## ABOUT THIS EXERCISE
Copy only the lines between the one containing "[0:01.00-0:01.47]" and the end of the records, both included, leaving out pictures.

*** RECORD EXTRACTS

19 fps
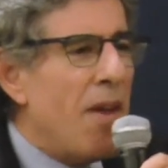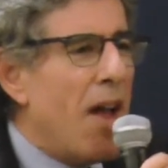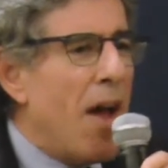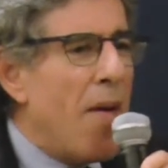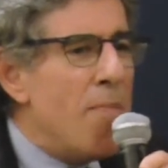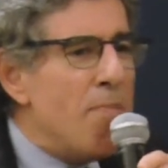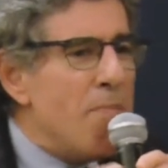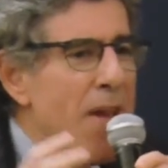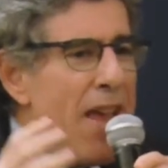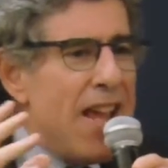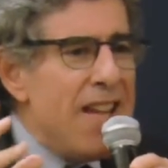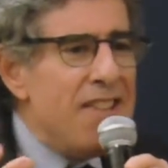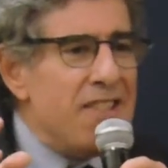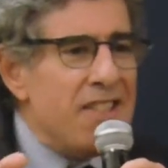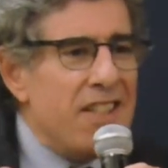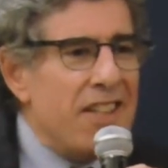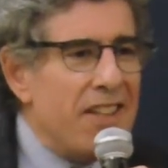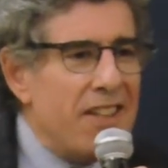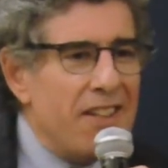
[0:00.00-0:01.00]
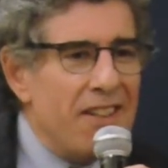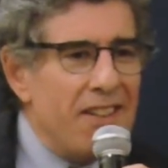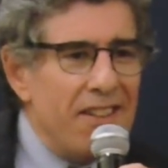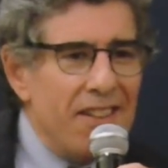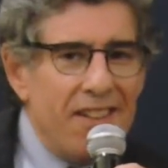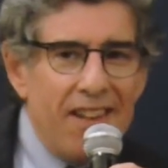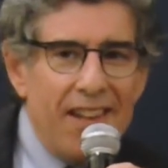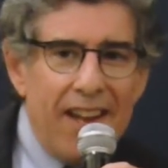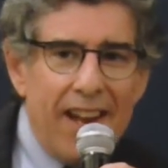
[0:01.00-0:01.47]
amazing
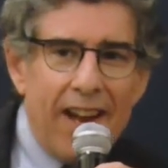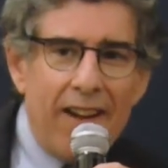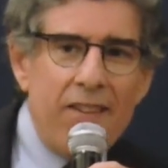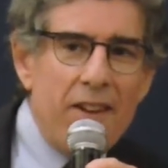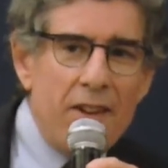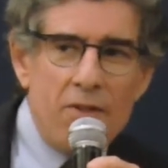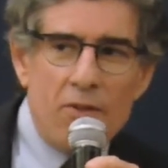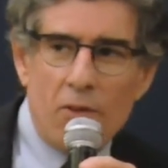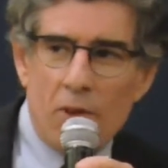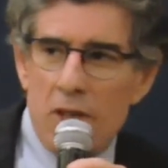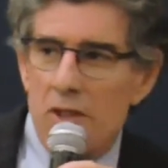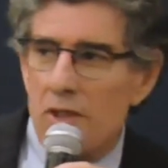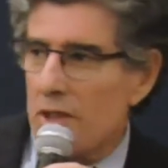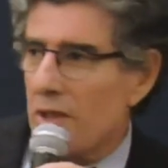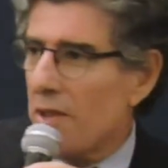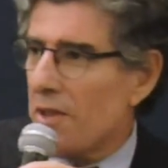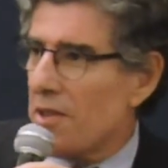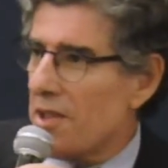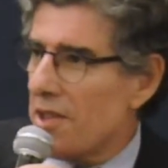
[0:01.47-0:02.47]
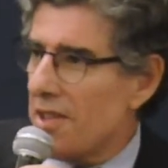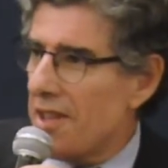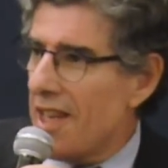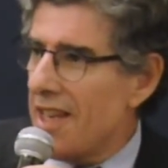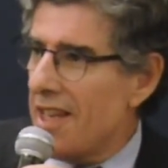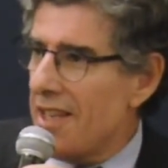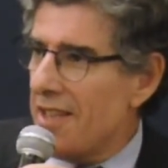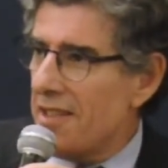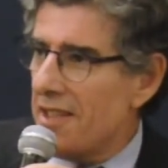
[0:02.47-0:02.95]
area of research
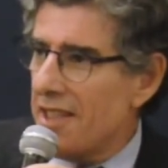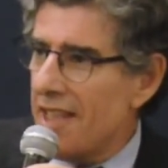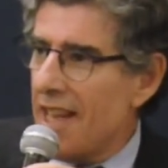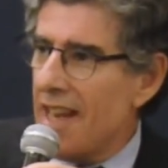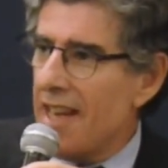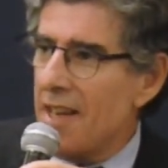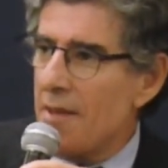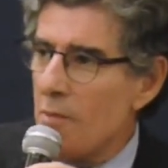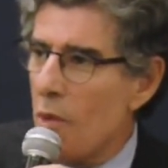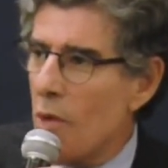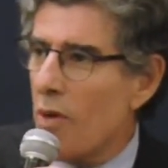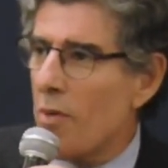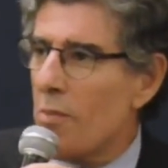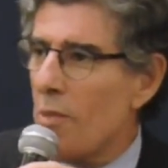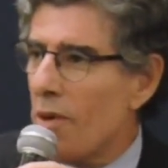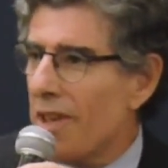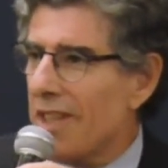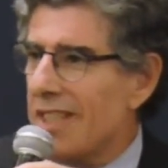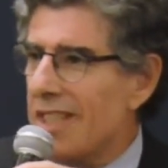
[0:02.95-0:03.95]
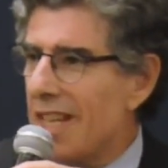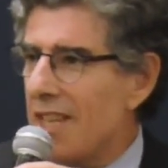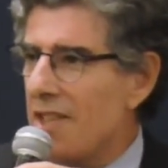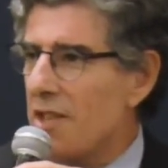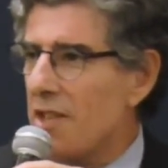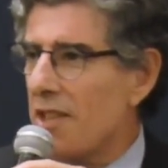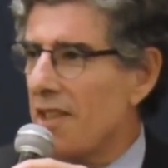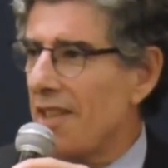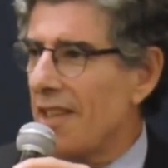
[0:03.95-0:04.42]
that is getting more and more
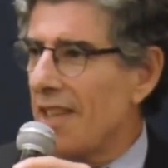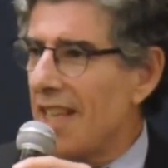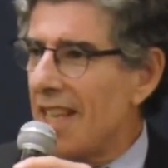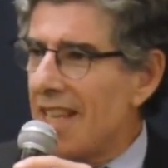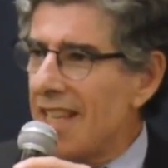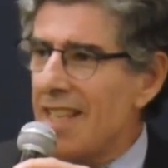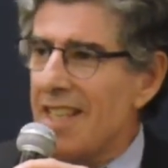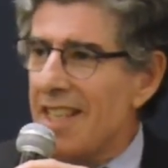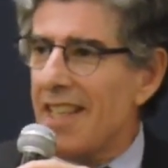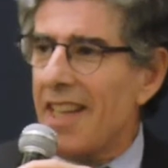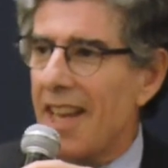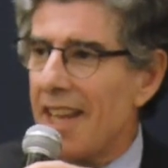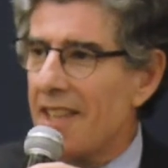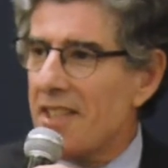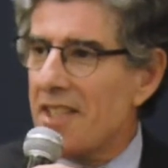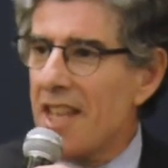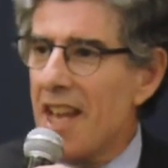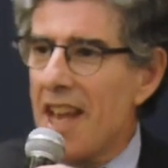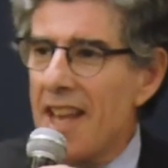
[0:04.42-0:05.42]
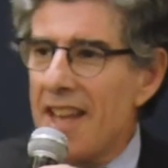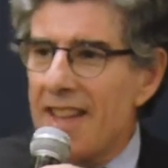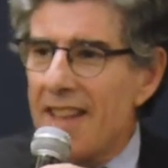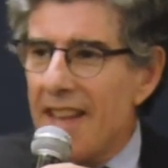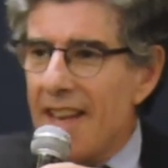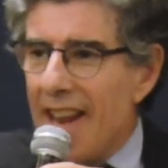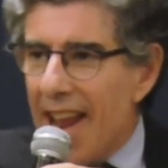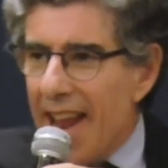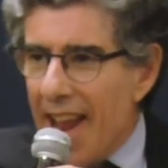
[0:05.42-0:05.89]
attention indicates
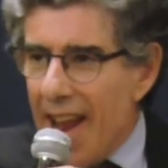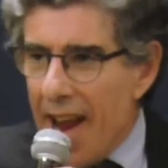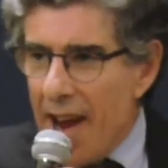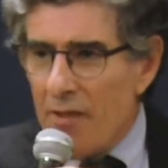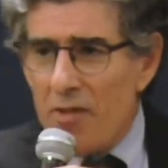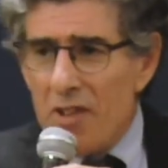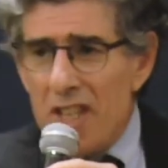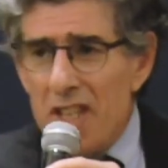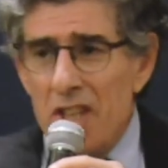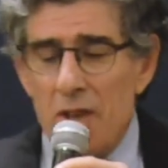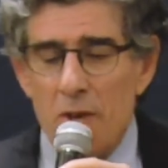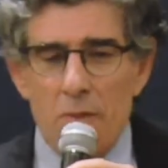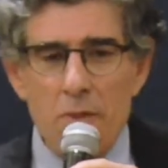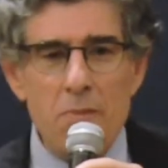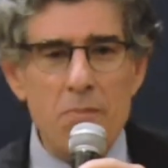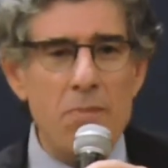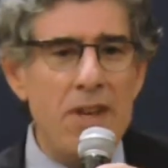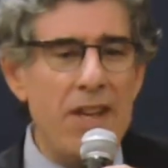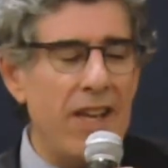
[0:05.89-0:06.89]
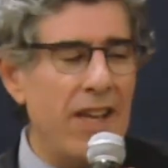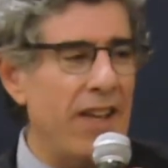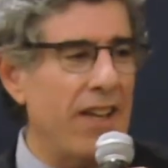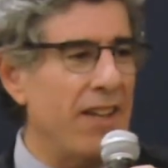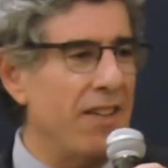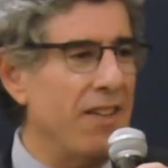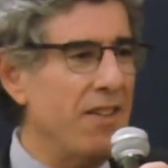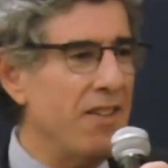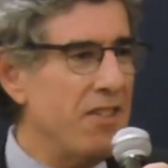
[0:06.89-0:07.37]
that every human
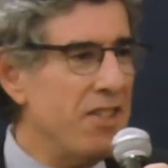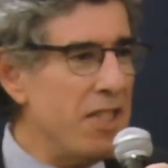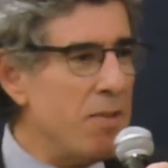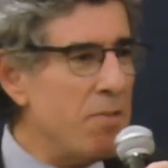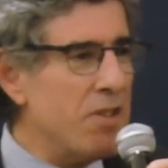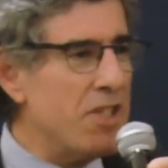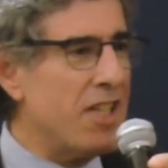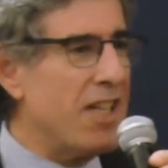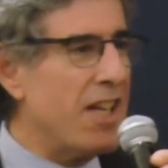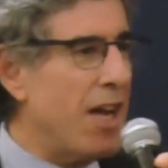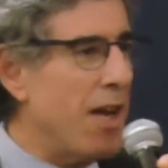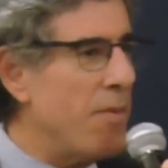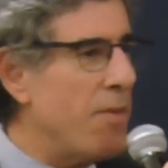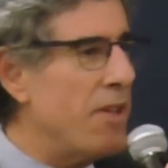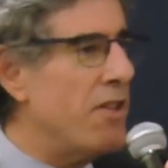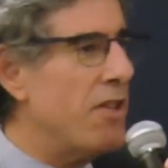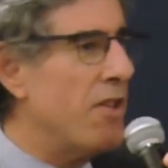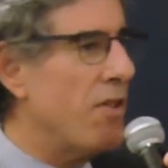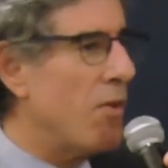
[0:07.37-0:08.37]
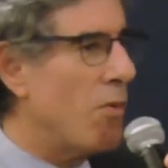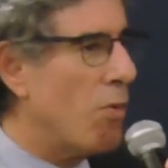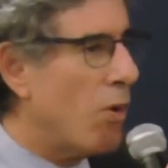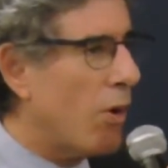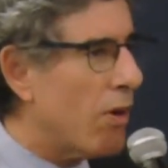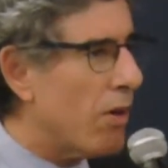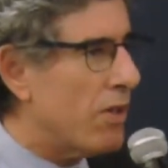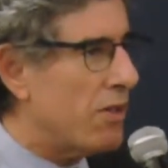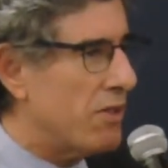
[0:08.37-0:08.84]
being seems to come into the
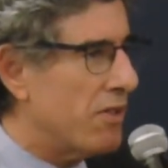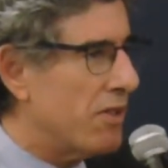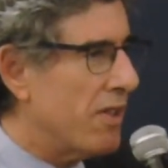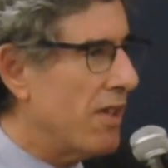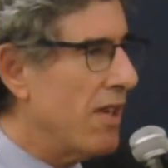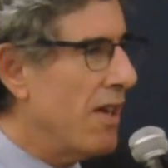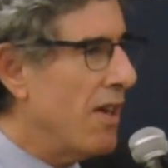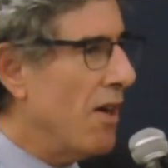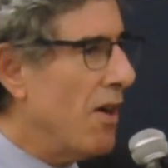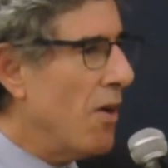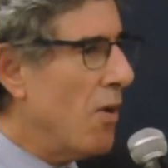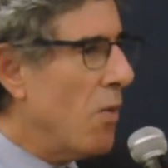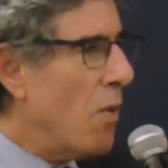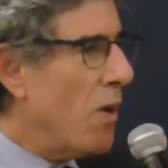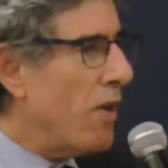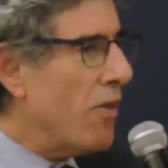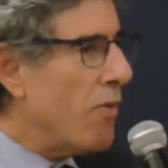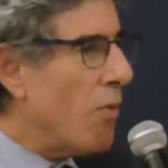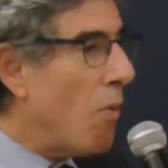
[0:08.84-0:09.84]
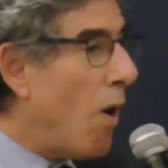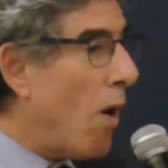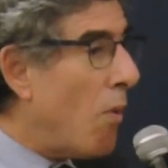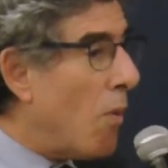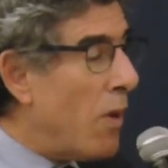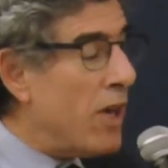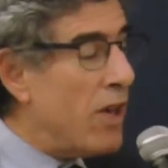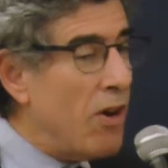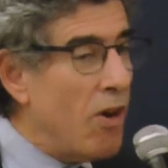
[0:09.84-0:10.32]
world with
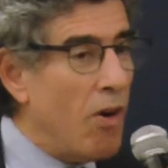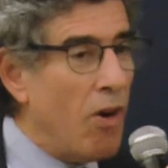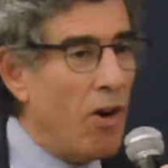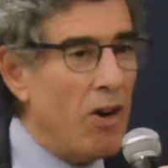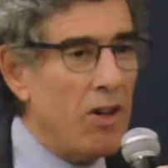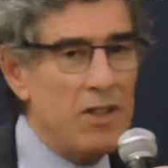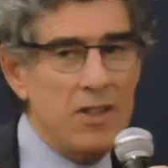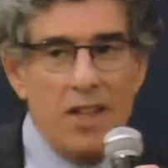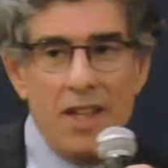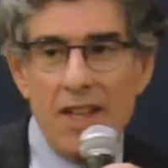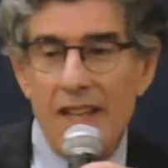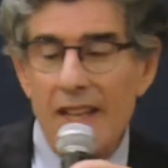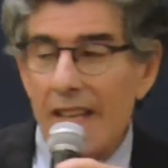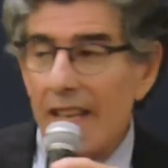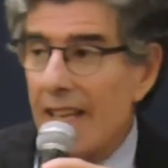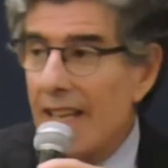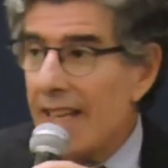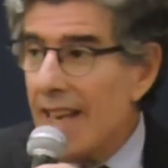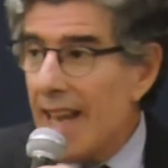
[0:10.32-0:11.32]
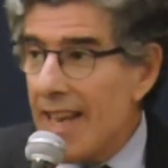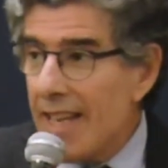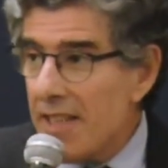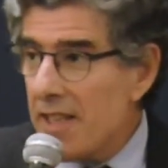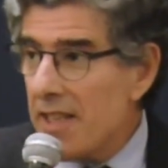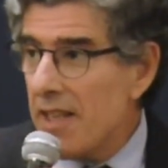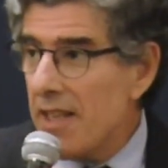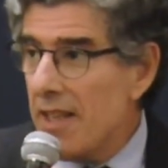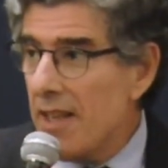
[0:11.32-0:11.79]
what we call
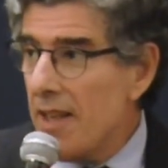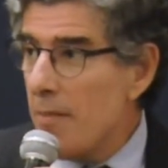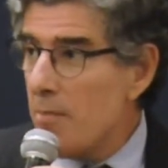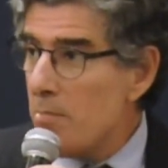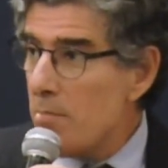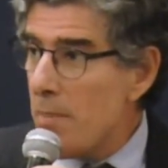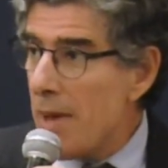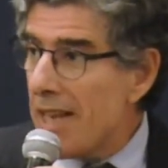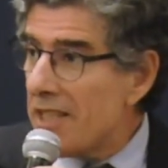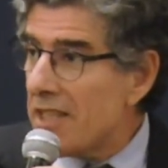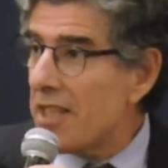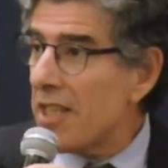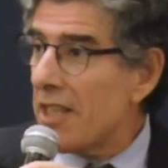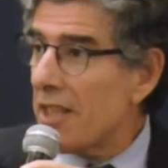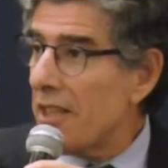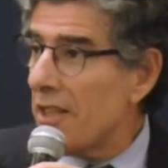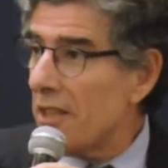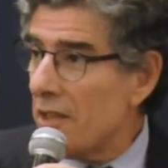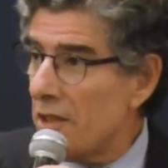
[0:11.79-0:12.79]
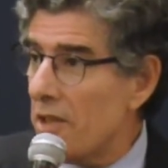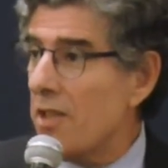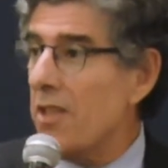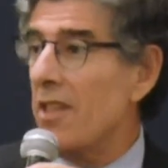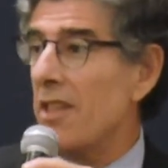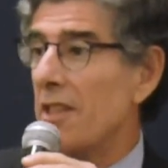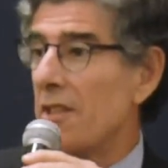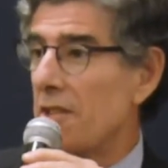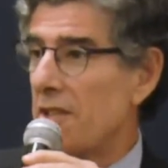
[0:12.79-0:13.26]
innate basic
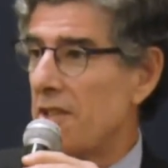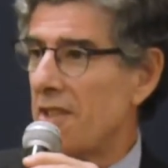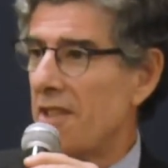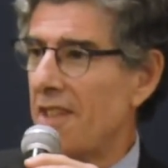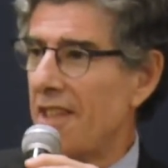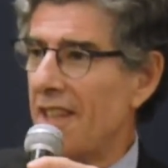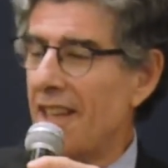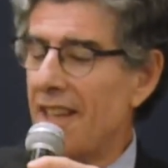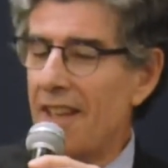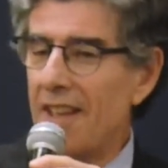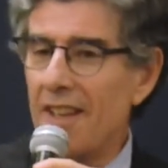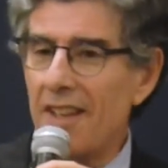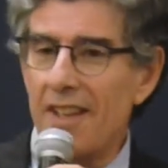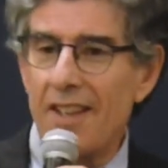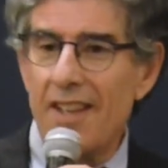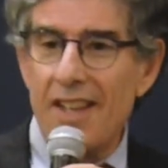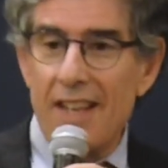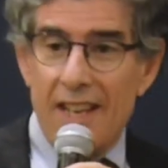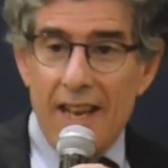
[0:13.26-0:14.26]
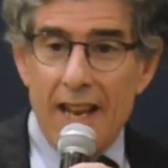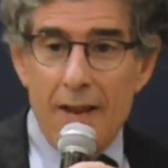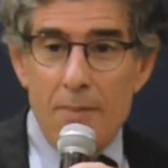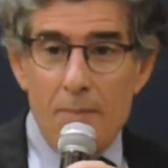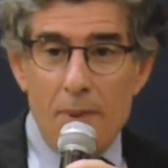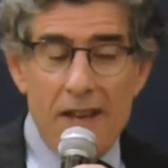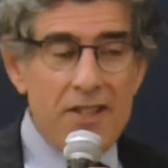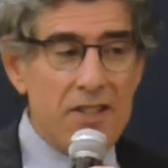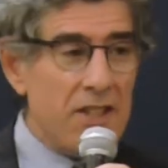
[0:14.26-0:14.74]
goodness.
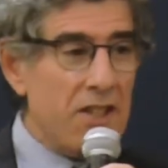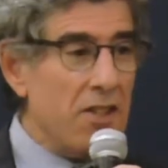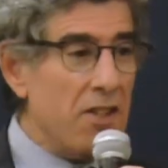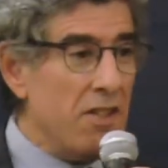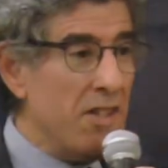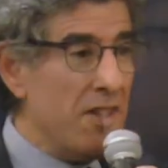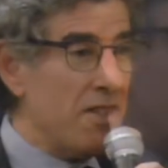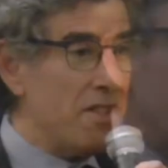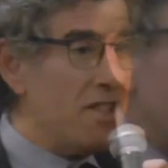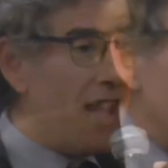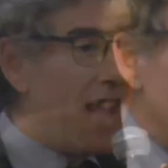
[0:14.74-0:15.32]
Innate basic goodness.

******

## RESPONSE TO THE EXERCISE
[0:01.00-0:01.47]
amazing
[0:01.47-0:02.47]
[0:02.47-0:02.95]
area of research
[0:02.95-0:03.95]
[0:03.95-0:04.42]
that is getting more and more
[0:04.42-0:05.42]
[0:05.42-0:05.89]
attention indicates
[0:05.89-0:06.89]
[0:06.89-0:07.37]
that every human
[0:07.37-0:08.37]
[0:08.37-0:08.84]
being seems to come into the
[0:08.84-0:09.84]
[0:09.84-0:10.32]
world with
[0:10.32-0:11.32]
[0:11.32-0:11.79]
what we call
[0:11.79-0:12.79]
[0:12.79-0:13.26]
innate basic
[0:13.26-0:14.26]
[0:14.26-0:14.74]
goodness.
[0:14.74-0:15.32]
Innate basic goodness.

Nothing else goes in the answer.